Cały mecz był bardzo zacięty i żadna z drużyn nie była w stanie wypracować znacznej przewagi. Czesi walczyli bardzo ambitnie do samego końca, ale jednak lepsi o trzy bramki okazali się mistrzowie Europy.

To spotkanie zapowiadało się arcyciekawie. Czesi wygrali z Węgrami i sensacyjnym pokonali mistrzów olimpijskich. Niemcy byli faworytami, ale rywali nie brakowało ducha walki.

Reprezentacja Czech nie wykorzystała swojej pierwszej akcji, ale rywale również pomylili się w ataku. Obie drużyny w pierwszych minutach grały bardzo nerwowo. Dopiero w 3. minucie wynik meczu otworzył Uwe Gensheimer zdobywając pierwszą bramkę dla Niemiec. Minutę później sędziowie musieli już skorzystać z powtórki wideo, ponieważ nie byli pewni swojej decyzji. Arbitrzy zmienili zdanie i Czesi mieli na swoim koncie oczko, więc na tablicy wyników był remis 1:1. 

REKLAMA

Gra była bardzo wyrównana. Ekipa Jana Filipa i Daniela Kubesa mocno postawiła się mistrzom Europy. Świetnie w bramce spisywał się Silvio Heinevetter, który bronił rzuty Czechów. Niemcy mieli klika szans na podwyższenie przewagi, ale nie wykorzystali tego, dlatego cały czas wynik spotkania był na styku.
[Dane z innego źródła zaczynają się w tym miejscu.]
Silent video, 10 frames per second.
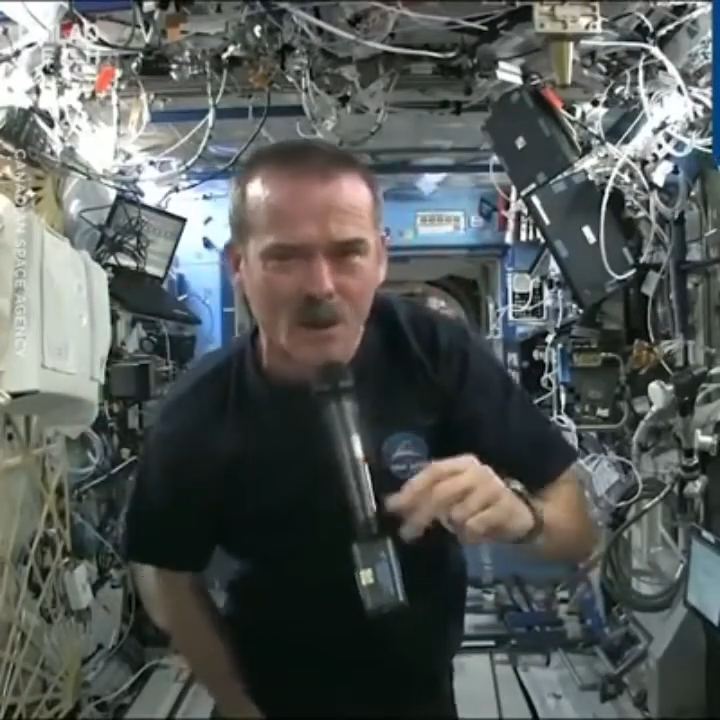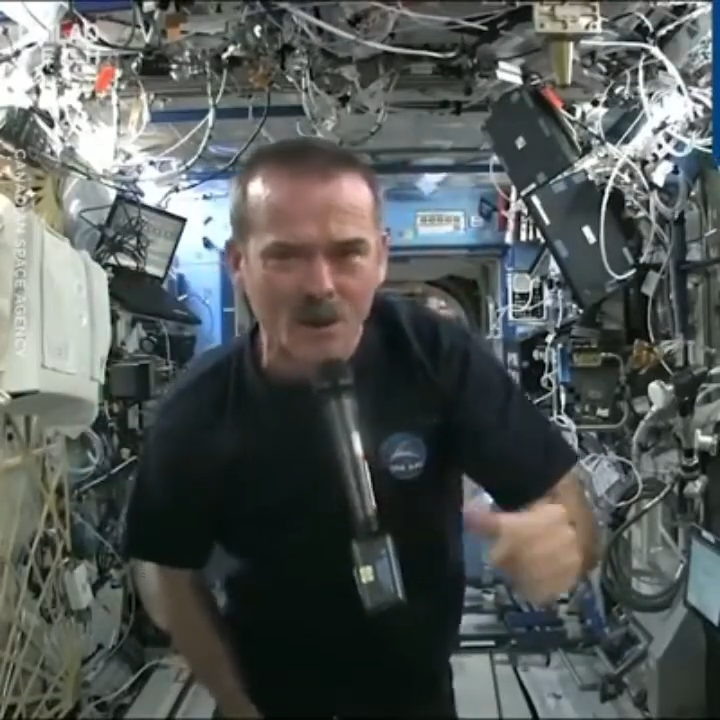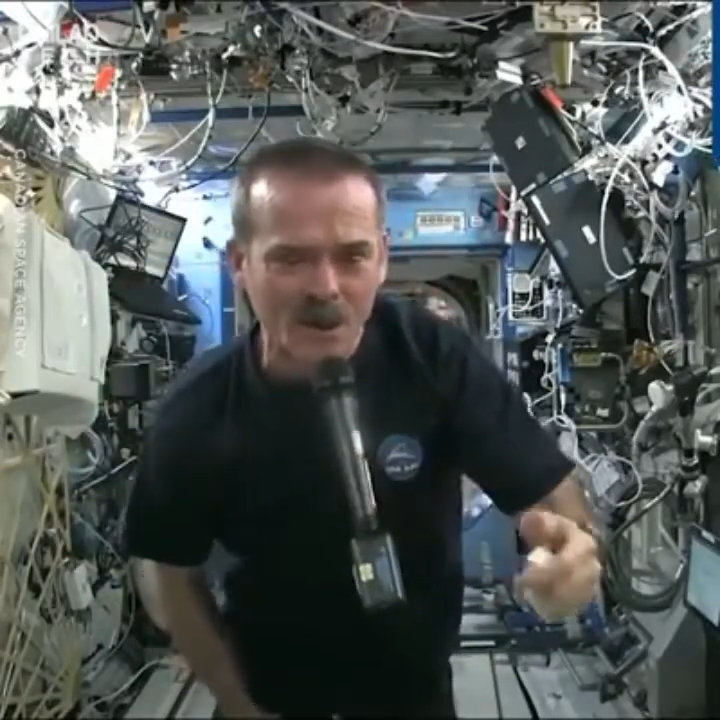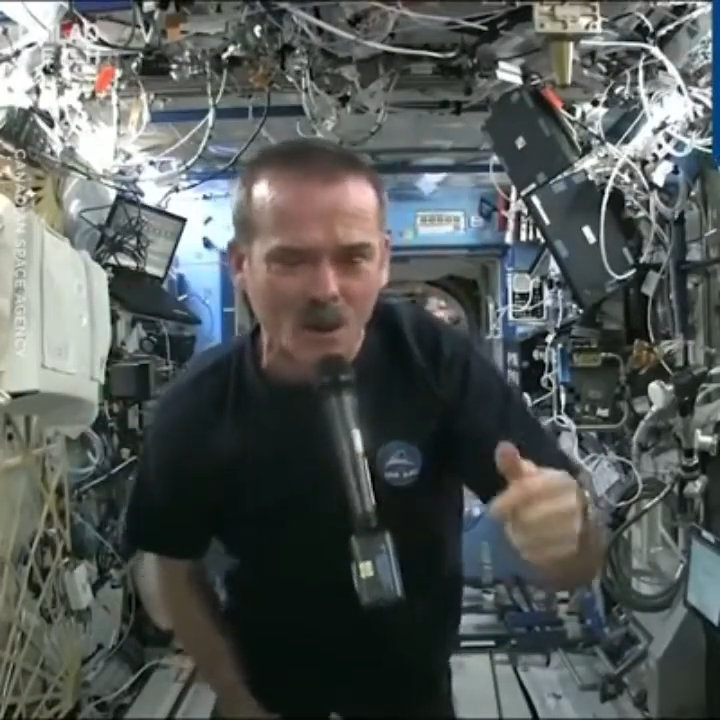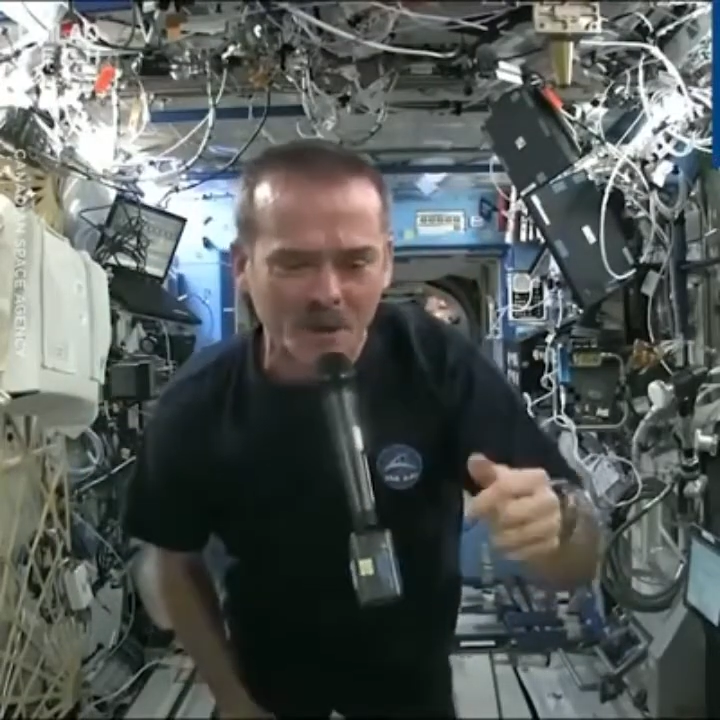But
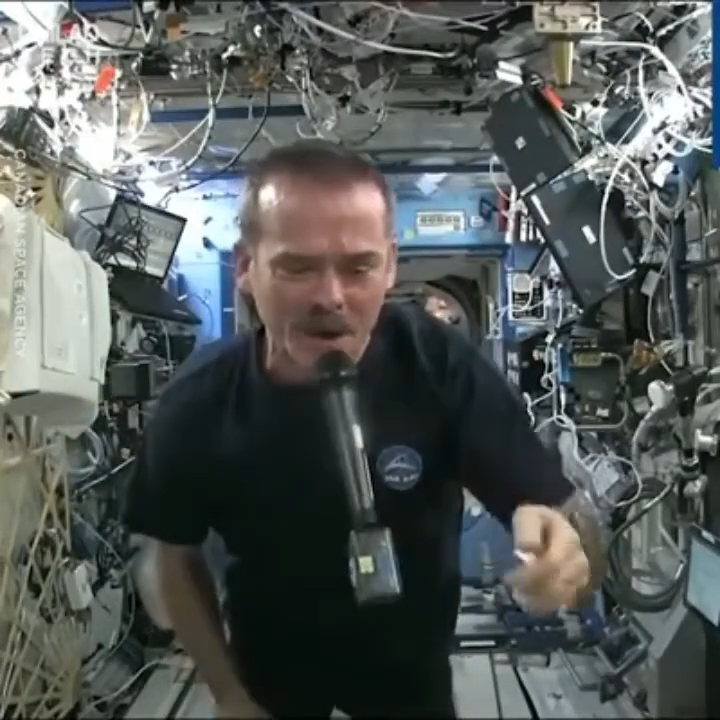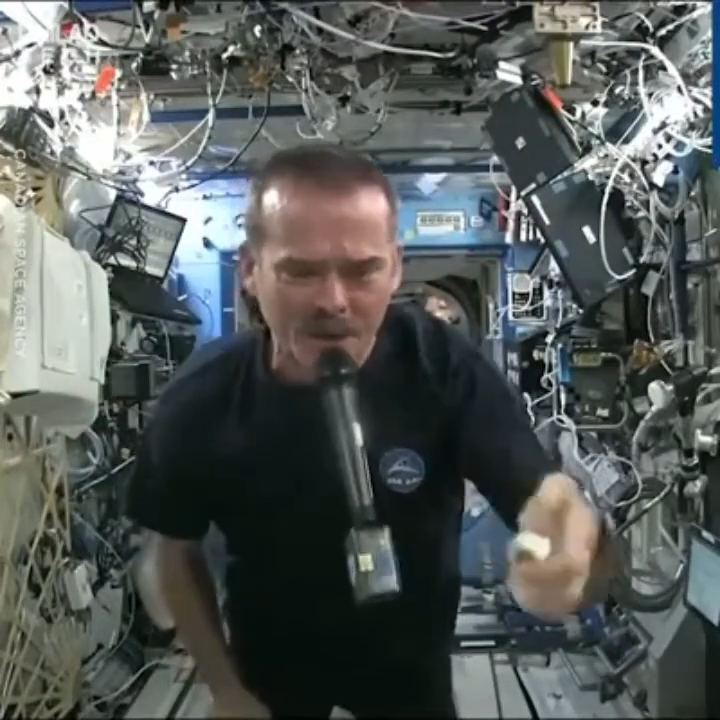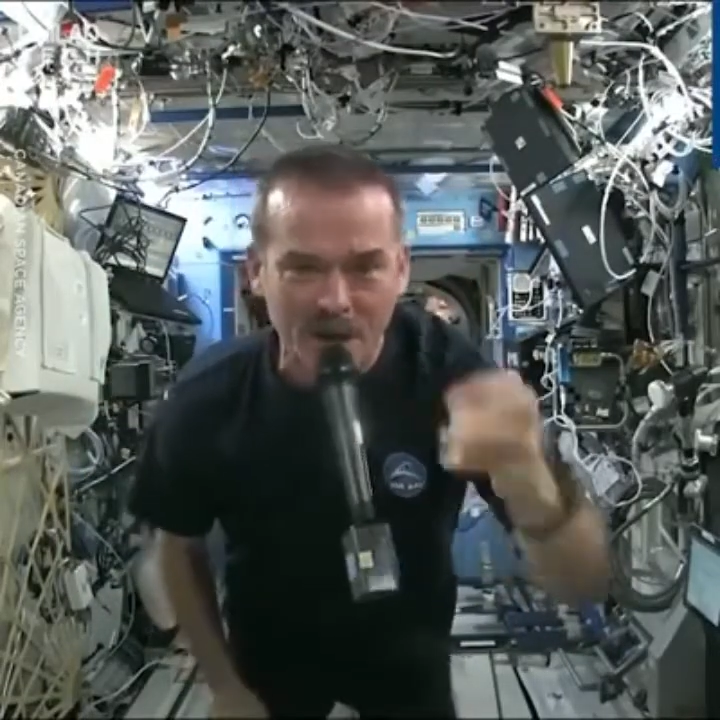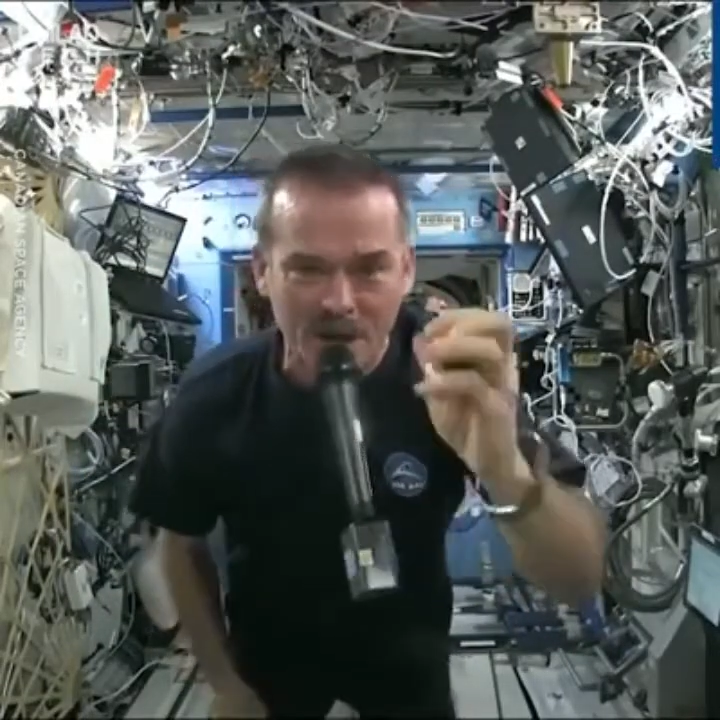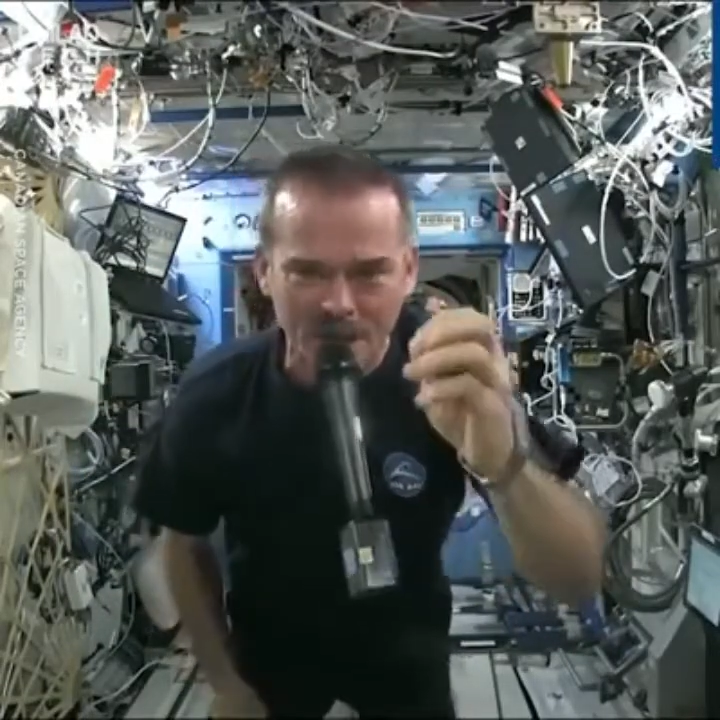when you open
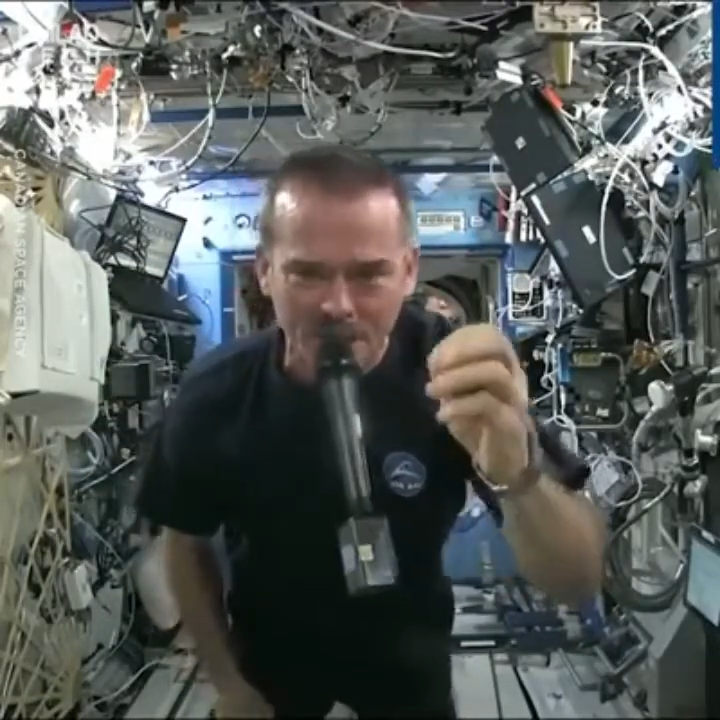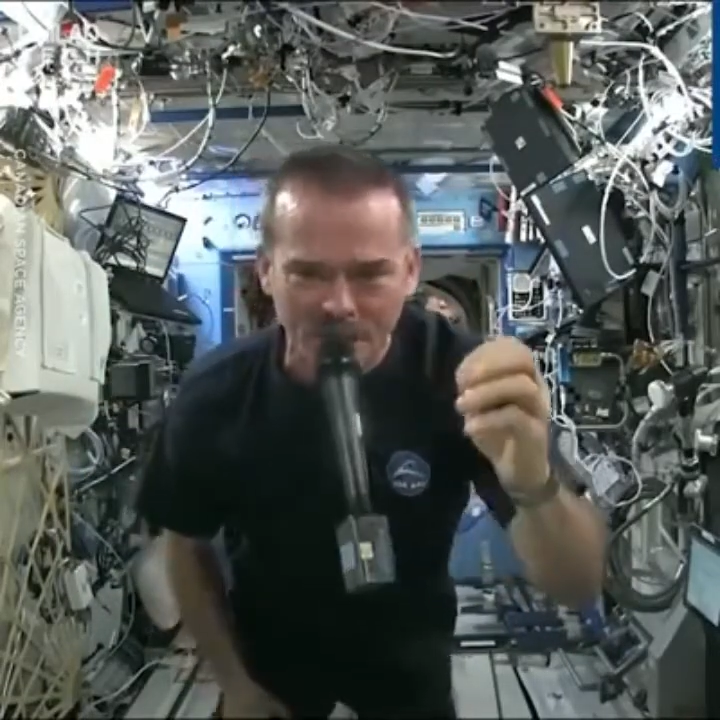up a hockeyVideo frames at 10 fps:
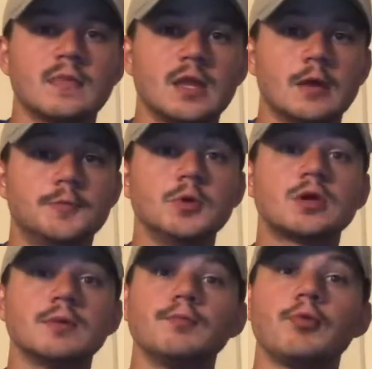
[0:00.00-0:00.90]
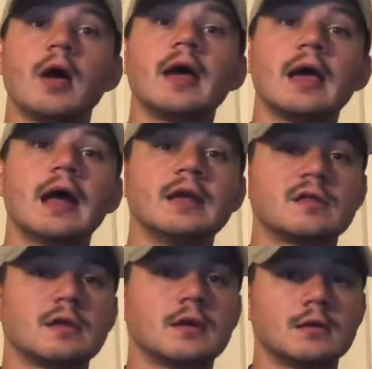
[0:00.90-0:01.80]
If you can play
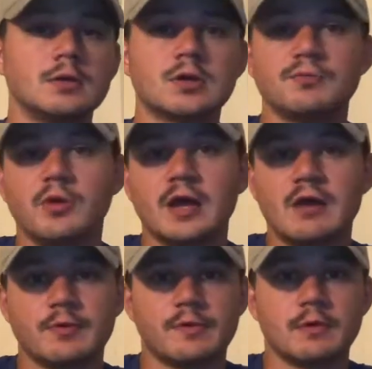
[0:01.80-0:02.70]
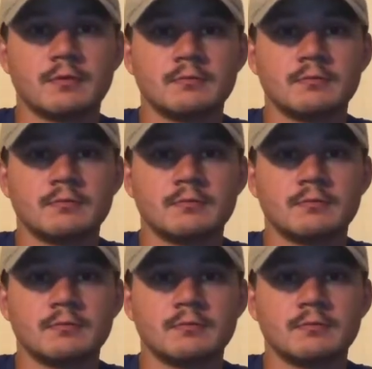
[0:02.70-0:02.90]
anything, you can play everything.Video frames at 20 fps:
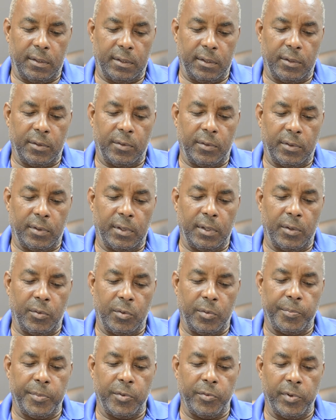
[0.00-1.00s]
you know, it
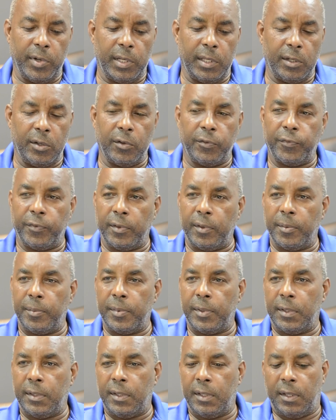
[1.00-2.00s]
would be really good for them,
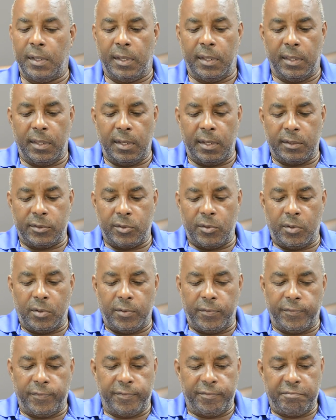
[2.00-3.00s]
and they, and they're sort
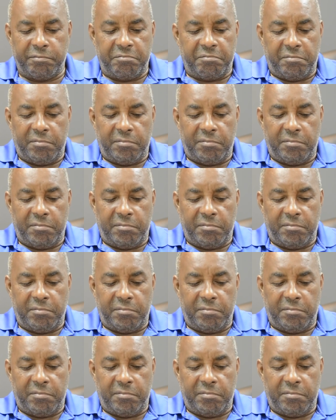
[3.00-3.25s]
of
W 14. minucie po bramce ekipa wyszła na dwa trafienia przewagi. Nie trwało to jednak długo, bo Ondrej Zdrahala skutecznie wykorzystał rzut karny i ponownie na tablicy wyników był remis 7:7. Reprezentacja Czech coraz lepiej radziła sobie w ataku i stwarzała problemy Niemcom. A Tomas Mrkva notował dobre interwencje. Dzięki jego obronom w 23. minucie to podopieczni zbudowali dwubramkowe prowadzenie 10:8. Teraz to mistrzowie Europy musieli gonić wynik. Ostatecznie do przerwy zespół Christiana Prokopa przegrywał jednym oczkiem.

Po zmianie stron Niemcy szybko wyrównali wynik 10:10. Dalej po obu stronach parkietu fenomenalnie bronili bramkarze. Czechom udało się zbudować dwubramkowe prowadzenie, ale mistrzowie Europy błyskawicznie zniwelowali różnicę w oczkach. A za chwilę Patrick Wiencek dał prowadzenie swojej drużynie.

Na wynik 17:16 dla Czech poprosili trenerzy tej reprezentacji, aby dać wskazówki swoim zawodnikom. Rady szkoleniowców były pomoce, bo od razu po przerwie Tomas Čip pokonał bramkarza rywali, co dało już prowadzenie 18:16.

Emocji nie brakowało w końcówce. W 52. minucie był znów remis 18:18. Pod koniec drugiej połowy znakomite wejście zaliczył Andreas Wolff. Niecelne rzuty w ostatnich minutach sprawiły wyjście na prowadzenie reprezentacji Niemiec. Mistrzowie Europy nie dali sobie już wyrwać zwycięstwa z rąk.